# [WHAT THIS TASK INVOLVES]
Only the text belongs in the copy: repeat each record exactly, without pictures.
◆ ◆ ◆ ◆ ◆ ◆ ◆
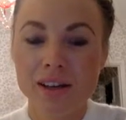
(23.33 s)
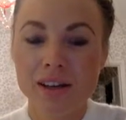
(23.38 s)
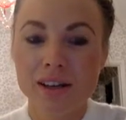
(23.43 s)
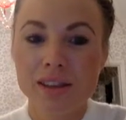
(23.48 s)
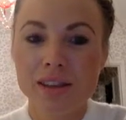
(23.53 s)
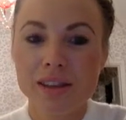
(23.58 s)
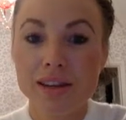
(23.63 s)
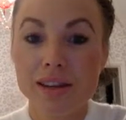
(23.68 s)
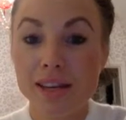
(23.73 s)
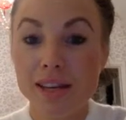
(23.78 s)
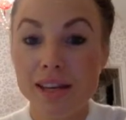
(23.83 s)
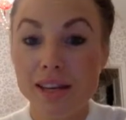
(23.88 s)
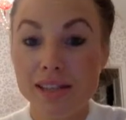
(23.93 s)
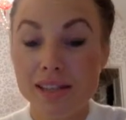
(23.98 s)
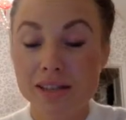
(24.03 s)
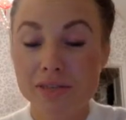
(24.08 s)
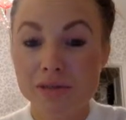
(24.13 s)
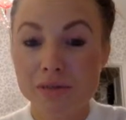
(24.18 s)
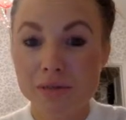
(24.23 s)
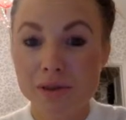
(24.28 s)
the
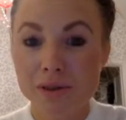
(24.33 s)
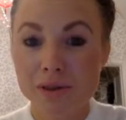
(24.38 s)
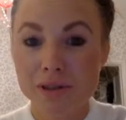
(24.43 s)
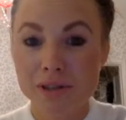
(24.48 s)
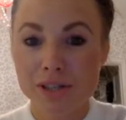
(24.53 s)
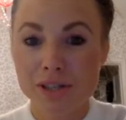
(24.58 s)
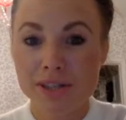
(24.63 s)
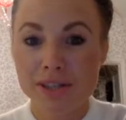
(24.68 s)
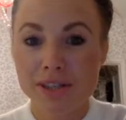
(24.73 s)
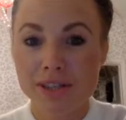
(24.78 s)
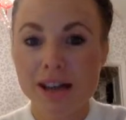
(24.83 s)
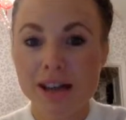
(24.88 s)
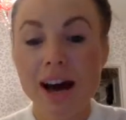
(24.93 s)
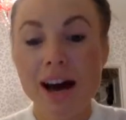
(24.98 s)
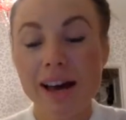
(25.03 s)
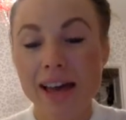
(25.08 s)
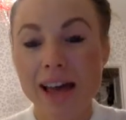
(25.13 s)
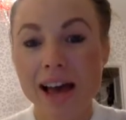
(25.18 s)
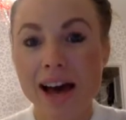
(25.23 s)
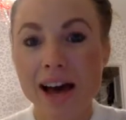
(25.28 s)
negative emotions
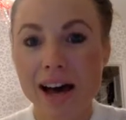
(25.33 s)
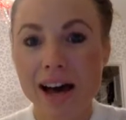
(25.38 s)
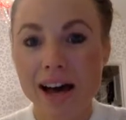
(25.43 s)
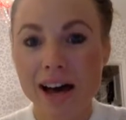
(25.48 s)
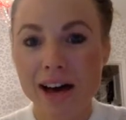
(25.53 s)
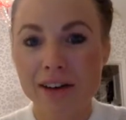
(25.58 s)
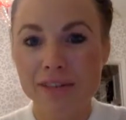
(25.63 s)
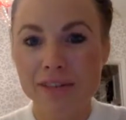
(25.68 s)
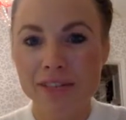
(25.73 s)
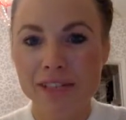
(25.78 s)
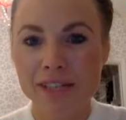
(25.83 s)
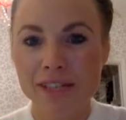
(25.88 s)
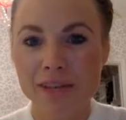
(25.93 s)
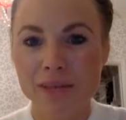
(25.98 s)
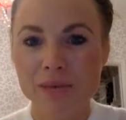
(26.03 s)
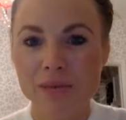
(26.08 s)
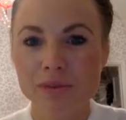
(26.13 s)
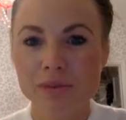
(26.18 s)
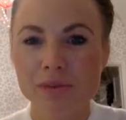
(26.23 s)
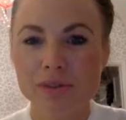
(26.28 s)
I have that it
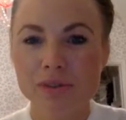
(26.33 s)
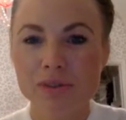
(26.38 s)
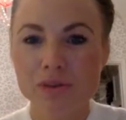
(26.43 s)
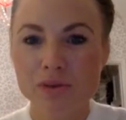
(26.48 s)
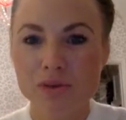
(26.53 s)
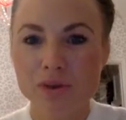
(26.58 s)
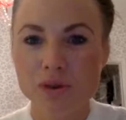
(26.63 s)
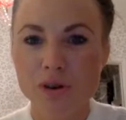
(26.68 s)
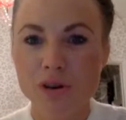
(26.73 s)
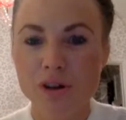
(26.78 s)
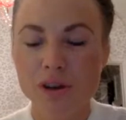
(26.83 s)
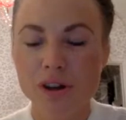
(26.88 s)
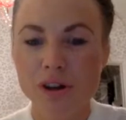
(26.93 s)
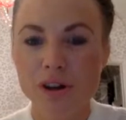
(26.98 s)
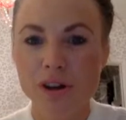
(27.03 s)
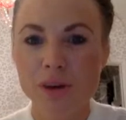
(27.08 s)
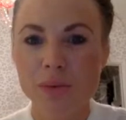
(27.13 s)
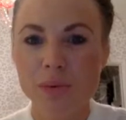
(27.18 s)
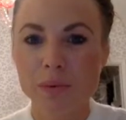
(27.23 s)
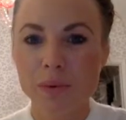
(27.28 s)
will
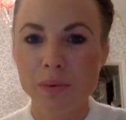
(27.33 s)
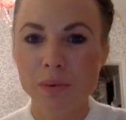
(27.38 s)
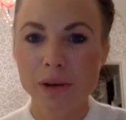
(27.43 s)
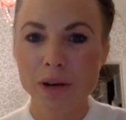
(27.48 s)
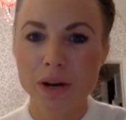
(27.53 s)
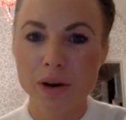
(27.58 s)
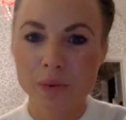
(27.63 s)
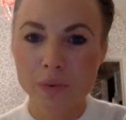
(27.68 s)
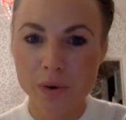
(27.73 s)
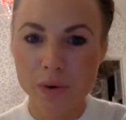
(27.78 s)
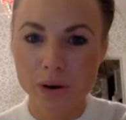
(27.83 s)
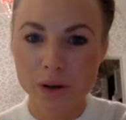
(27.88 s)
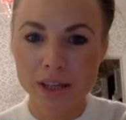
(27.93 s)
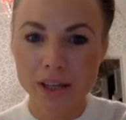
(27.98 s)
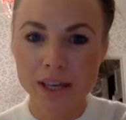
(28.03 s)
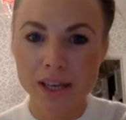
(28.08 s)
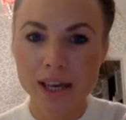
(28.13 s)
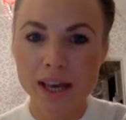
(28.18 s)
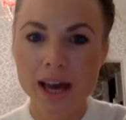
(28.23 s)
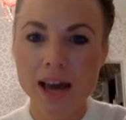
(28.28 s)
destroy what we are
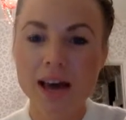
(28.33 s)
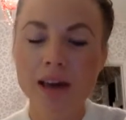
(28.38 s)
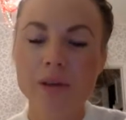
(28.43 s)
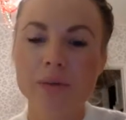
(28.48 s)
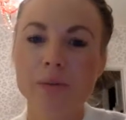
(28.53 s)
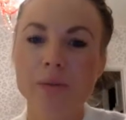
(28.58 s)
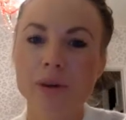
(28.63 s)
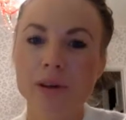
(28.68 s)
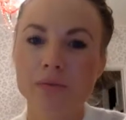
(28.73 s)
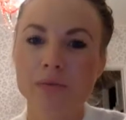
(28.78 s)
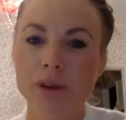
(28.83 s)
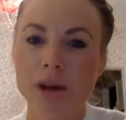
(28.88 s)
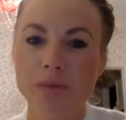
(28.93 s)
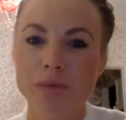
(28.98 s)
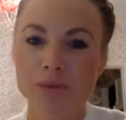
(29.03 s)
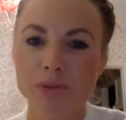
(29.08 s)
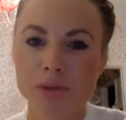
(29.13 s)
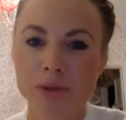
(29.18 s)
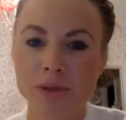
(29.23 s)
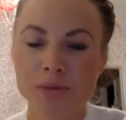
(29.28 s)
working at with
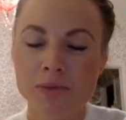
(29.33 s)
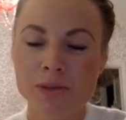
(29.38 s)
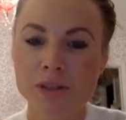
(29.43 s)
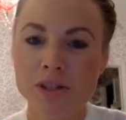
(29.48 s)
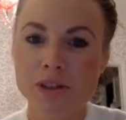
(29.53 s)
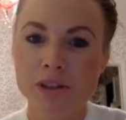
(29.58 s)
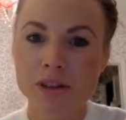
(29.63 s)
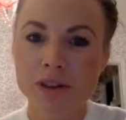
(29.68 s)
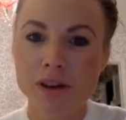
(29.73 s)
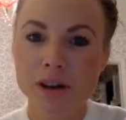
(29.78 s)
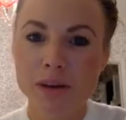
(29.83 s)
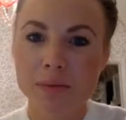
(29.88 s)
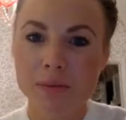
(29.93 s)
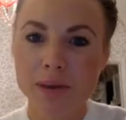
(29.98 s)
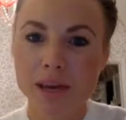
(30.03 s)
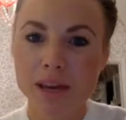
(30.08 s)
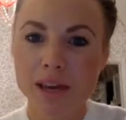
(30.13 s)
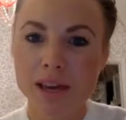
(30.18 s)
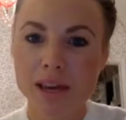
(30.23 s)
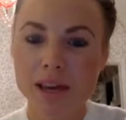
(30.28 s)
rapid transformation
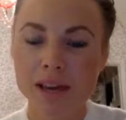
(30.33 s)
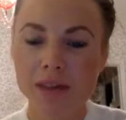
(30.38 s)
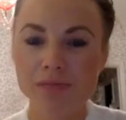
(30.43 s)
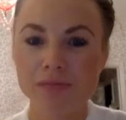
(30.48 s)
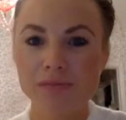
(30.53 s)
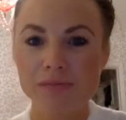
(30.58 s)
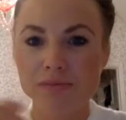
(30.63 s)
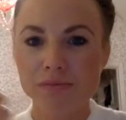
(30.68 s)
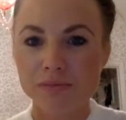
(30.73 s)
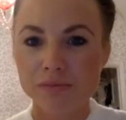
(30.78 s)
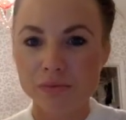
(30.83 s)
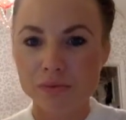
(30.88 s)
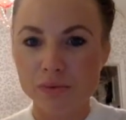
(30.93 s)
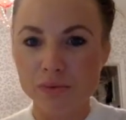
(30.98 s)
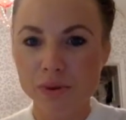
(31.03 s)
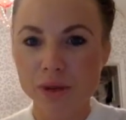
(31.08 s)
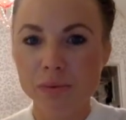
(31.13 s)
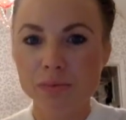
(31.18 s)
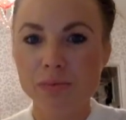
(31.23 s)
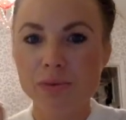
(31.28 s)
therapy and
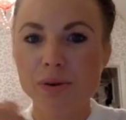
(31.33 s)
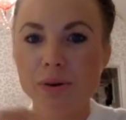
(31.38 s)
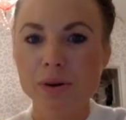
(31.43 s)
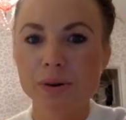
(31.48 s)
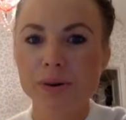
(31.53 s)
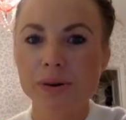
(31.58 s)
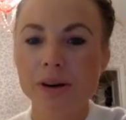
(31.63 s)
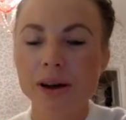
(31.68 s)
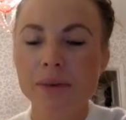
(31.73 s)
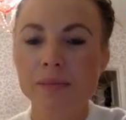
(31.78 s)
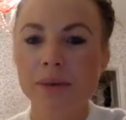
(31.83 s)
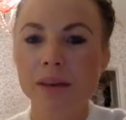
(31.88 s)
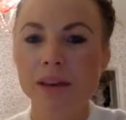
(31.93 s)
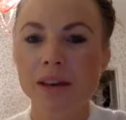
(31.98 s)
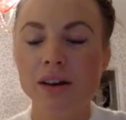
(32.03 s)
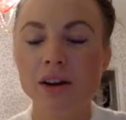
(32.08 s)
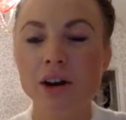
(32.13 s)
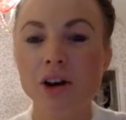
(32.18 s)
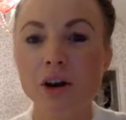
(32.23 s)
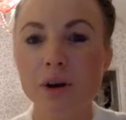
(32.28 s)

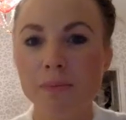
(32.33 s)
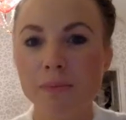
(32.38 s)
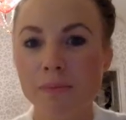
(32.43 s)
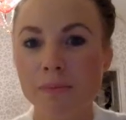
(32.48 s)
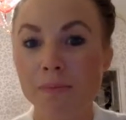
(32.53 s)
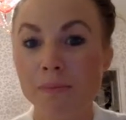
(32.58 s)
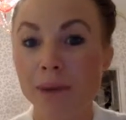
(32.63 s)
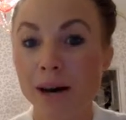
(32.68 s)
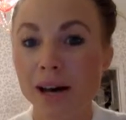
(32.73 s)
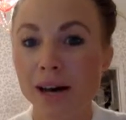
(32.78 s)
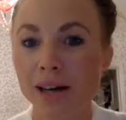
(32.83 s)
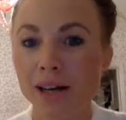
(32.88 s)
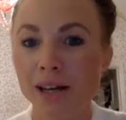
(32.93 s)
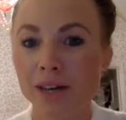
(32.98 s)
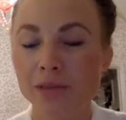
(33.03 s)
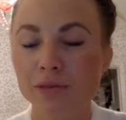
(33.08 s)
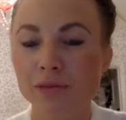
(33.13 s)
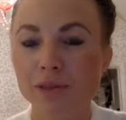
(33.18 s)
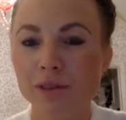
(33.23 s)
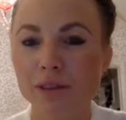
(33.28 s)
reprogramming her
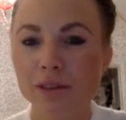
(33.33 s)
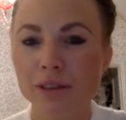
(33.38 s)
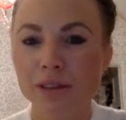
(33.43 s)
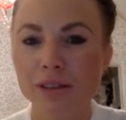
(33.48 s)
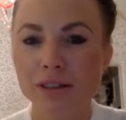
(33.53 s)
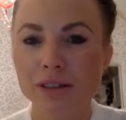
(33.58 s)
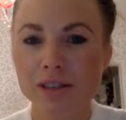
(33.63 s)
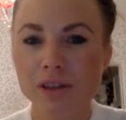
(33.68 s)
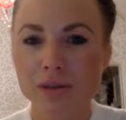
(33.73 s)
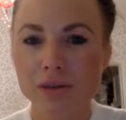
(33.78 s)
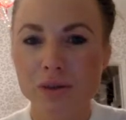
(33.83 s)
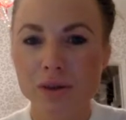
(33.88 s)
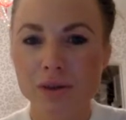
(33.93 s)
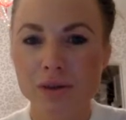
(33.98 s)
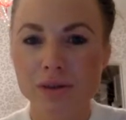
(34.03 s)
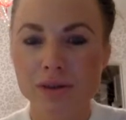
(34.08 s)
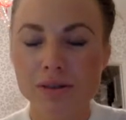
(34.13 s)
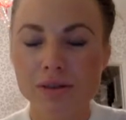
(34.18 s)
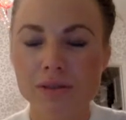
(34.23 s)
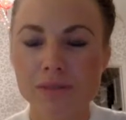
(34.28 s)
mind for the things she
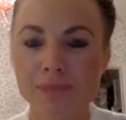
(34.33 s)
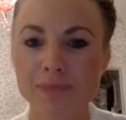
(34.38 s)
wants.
◆ ◆ ◆ ◆ ◆ ◆ ◆
# [YOUR RESPONSE]
(23.33 s)
(23.38 s)
(23.43 s)
(23.48 s)
(23.53 s)
(23.58 s)
(23.63 s)
(23.68 s)
(23.73 s)
(23.78 s)
(23.83 s)
(23.88 s)
(23.93 s)
(23.98 s)
(24.03 s)
(24.08 s)
(24.13 s)
(24.18 s)
(24.23 s)
(24.28 s)
the
(24.33 s)
(24.38 s)
(24.43 s)
(24.48 s)
(24.53 s)
(24.58 s)
(24.63 s)
(24.68 s)
(24.73 s)
(24.78 s)
(24.83 s)
(24.88 s)
(24.93 s)
(24.98 s)
(25.03 s)
(25.08 s)
(25.13 s)
(25.18 s)
(25.23 s)
(25.28 s)
negative emotions
(25.33 s)
(25.38 s)
(25.43 s)
(25.48 s)
(25.53 s)
(25.58 s)
(25.63 s)
(25.68 s)
(25.73 s)
(25.78 s)
(25.83 s)
(25.88 s)
(25.93 s)
(25.98 s)
(26.03 s)
(26.08 s)
(26.13 s)
(26.18 s)
(26.23 s)
(26.28 s)
I have that it
(26.33 s)
(26.38 s)
(26.43 s)
(26.48 s)
(26.53 s)
(26.58 s)
(26.63 s)
(26.68 s)
(26.73 s)
(26.78 s)
(26.83 s)
(26.88 s)
(26.93 s)
(26.98 s)
(27.03 s)
(27.08 s)
(27.13 s)
(27.18 s)
(27.23 s)
(27.28 s)
will
(27.33 s)
(27.38 s)
(27.43 s)
(27.48 s)
(27.53 s)
(27.58 s)
(27.63 s)
(27.68 s)
(27.73 s)
(27.78 s)
(27.83 s)
(27.88 s)
(27.93 s)
(27.98 s)
(28.03 s)
(28.08 s)
(28.13 s)
(28.18 s)
(28.23 s)
(28.28 s)
destroy what we are
(28.33 s)
(28.38 s)
(28.43 s)
(28.48 s)
(28.53 s)
(28.58 s)
(28.63 s)
(28.68 s)
(28.73 s)
(28.78 s)
(28.83 s)
(28.88 s)
(28.93 s)
(28.98 s)
(29.03 s)
(29.08 s)
(29.13 s)
(29.18 s)
(29.23 s)
(29.28 s)
working at with
(29.33 s)
(29.38 s)
(29.43 s)
(29.48 s)
(29.53 s)
(29.58 s)
(29.63 s)
(29.68 s)
(29.73 s)
(29.78 s)
(29.83 s)
(29.88 s)
(29.93 s)
(29.98 s)
(30.03 s)
(30.08 s)
(30.13 s)
(30.18 s)
(30.23 s)
(30.28 s)
rapid transformation
(30.33 s)
(30.38 s)
(30.43 s)
(30.48 s)
(30.53 s)
(30.58 s)
(30.63 s)
(30.68 s)
(30.73 s)
(30.78 s)
(30.83 s)
(30.88 s)
(30.93 s)
(30.98 s)
(31.03 s)
(31.08 s)
(31.13 s)
(31.18 s)
(31.23 s)
(31.28 s)
therapy and
(31.33 s)
(31.38 s)
(31.43 s)
(31.48 s)
(31.53 s)
(31.58 s)
(31.63 s)
(31.68 s)
(31.73 s)
(31.78 s)
(31.83 s)
(31.88 s)
(31.93 s)
(31.98 s)
(32.03 s)
(32.08 s)
(32.13 s)
(32.18 s)
(32.23 s)
(32.28 s)

(32.33 s)
(32.38 s)
(32.43 s)
(32.48 s)
(32.53 s)
(32.58 s)
(32.63 s)
(32.68 s)
(32.73 s)
(32.78 s)
(32.83 s)
(32.88 s)
(32.93 s)
(32.98 s)
(33.03 s)
(33.08 s)
(33.13 s)
(33.18 s)
(33.23 s)
(33.28 s)
reprogramming her
(33.33 s)
(33.38 s)
(33.43 s)
(33.48 s)
(33.53 s)
(33.58 s)
(33.63 s)
(33.68 s)
(33.73 s)
(33.78 s)
(33.83 s)
(33.88 s)
(33.93 s)
(33.98 s)
(34.03 s)
(34.08 s)
(34.13 s)
(34.18 s)
(34.23 s)
(34.28 s)
mind for the things she
(34.33 s)
(34.38 s)
wants.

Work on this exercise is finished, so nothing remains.